The study also examined tea intake and decaffeinated coffee, though the clearest associations were seen with caffeinated coffee. Tea drinkers showed smaller and less consistent reductions in dementia risk, and decaf coffee did not display the same pattern as its caffeinated counterpart. These nuances suggest that caffeine itself, or compounds that co-occur with caffeine in coffee, could be driving at least part of the observed relationship, but they do not rule out lifestyle differences between beverage preferences.
Implications for everyday coffee drinkers

For individuals who already enjoy coffee, the findings offer some reassurance. Moderate daily consumption-on the order of two to three cups-appears compatible with healthy aging for most adults and may be linked to a lower likelihood of dementia later in life. People who metabolize caffeine well and do not experience side effects such as palpitations, insomnia, or anxiety can reasonably view coffee as one small part of an overall brain-healthy lifestyle.
That lifestyle still rests on better-established pillars: regular physical activity, blood pressure and cholesterol control, not smoking, and managing conditions like diabetes and sleep apnea. Compared with these factors, coffee intake is likely a relatively minor contributor, and the new data do not justify starting to drink coffee solely as a dementia-prevention strategy, especially for those who dislike it or are sensitive to caffeine.
Those who do choose to drink coffee should remember that preparation matters. Large specialty drinks that combine coffee with substantial amounts of sugar and cream can add hundreds of calories and may worsen cardiovascular risk, potentially offsetting any small cognitive benefit. Plain brewed coffee or coffee with modest additions of milk is more consistent with the patterns observed in the health professional cohorts.
What comes next in coffee and cognition research
The authors of the JAMA paper, whose work can also be accessed through the journal’s digital object identifier, call for further studies in more diverse populations. The current cohorts are predominantly health professionals, a group that tends to have higher education levels, better access to medical care, and possibly healthier baseline behaviors than the general public. Replicating these findings in broader and more varied communities will be essential before drawing firm public health conclusions.
Future research may also focus on intermediate outcomes, such as changes in cognitive test scores over time or brain imaging markers, rather than waiting for clinical dementia diagnoses. Shorter trials that assign participants to different levels of coffee or caffeine intake and then track memory performance, attention, or structural brain changes could help clarify whether coffee has a direct neuroprotective effect or simply travels alongside other healthy habits.

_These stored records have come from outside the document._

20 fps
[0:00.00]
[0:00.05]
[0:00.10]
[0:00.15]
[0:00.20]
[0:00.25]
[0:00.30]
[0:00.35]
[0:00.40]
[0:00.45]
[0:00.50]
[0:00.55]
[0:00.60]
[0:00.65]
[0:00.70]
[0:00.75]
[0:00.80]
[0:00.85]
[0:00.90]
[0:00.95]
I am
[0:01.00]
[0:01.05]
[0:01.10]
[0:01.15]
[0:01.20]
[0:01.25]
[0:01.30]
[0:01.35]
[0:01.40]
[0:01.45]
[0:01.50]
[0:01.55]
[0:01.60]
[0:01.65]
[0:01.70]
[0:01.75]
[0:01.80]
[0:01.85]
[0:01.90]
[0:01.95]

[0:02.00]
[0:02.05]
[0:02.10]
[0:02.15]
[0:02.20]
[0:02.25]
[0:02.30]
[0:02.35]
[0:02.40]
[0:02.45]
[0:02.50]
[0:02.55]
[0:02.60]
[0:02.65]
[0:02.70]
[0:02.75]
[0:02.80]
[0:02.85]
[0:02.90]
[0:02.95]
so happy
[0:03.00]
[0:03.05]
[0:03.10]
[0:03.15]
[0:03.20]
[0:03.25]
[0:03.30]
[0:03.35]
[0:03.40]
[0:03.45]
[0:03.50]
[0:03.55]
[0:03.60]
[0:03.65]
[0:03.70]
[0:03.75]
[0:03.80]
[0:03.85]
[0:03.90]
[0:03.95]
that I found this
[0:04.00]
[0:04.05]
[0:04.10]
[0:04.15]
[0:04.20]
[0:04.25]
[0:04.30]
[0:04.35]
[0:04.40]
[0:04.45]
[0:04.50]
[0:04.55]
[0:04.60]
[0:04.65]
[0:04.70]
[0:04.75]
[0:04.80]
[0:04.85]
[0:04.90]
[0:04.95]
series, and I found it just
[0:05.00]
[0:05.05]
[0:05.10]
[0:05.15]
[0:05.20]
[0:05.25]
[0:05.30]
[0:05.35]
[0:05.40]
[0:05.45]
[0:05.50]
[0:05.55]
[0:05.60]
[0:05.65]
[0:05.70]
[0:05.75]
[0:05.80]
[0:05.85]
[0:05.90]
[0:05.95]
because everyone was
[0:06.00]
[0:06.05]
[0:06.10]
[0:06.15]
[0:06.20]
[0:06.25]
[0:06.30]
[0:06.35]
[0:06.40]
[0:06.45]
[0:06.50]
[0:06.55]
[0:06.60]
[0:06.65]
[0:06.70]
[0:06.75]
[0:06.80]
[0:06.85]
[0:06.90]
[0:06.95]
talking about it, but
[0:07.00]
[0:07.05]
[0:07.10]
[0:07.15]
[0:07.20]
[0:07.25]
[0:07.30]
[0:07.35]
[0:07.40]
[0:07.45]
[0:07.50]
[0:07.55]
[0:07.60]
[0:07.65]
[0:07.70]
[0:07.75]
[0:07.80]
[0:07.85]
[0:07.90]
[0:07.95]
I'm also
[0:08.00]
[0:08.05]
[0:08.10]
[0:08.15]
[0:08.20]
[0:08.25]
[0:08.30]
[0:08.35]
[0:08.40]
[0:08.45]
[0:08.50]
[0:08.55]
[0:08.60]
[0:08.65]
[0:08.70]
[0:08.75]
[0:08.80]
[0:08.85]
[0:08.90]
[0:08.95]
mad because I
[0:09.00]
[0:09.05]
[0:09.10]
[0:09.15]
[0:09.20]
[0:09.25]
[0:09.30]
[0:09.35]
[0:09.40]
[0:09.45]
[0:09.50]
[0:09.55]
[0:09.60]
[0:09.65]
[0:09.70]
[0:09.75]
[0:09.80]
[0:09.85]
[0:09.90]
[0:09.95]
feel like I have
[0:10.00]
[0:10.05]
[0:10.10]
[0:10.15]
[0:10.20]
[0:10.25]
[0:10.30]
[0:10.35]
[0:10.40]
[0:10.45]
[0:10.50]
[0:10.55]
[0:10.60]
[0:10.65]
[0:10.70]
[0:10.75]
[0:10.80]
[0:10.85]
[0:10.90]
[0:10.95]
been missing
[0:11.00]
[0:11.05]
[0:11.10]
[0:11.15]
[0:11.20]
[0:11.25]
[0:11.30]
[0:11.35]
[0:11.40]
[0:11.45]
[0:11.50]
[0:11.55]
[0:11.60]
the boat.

For now, the message is measured but encouraging. Long-term observational data from more than 130,000 adults suggest that moderate coffee drinking is at least compatible with healthy brain aging and may be associated with a lower risk of dementia, particularly before age 75. The evidence is not strong enough to treat coffee as medicine, but it does support the idea that, for many people, a daily cup or two can fit comfortably within a lifestyle aimed at preserving cognitive health well into older age.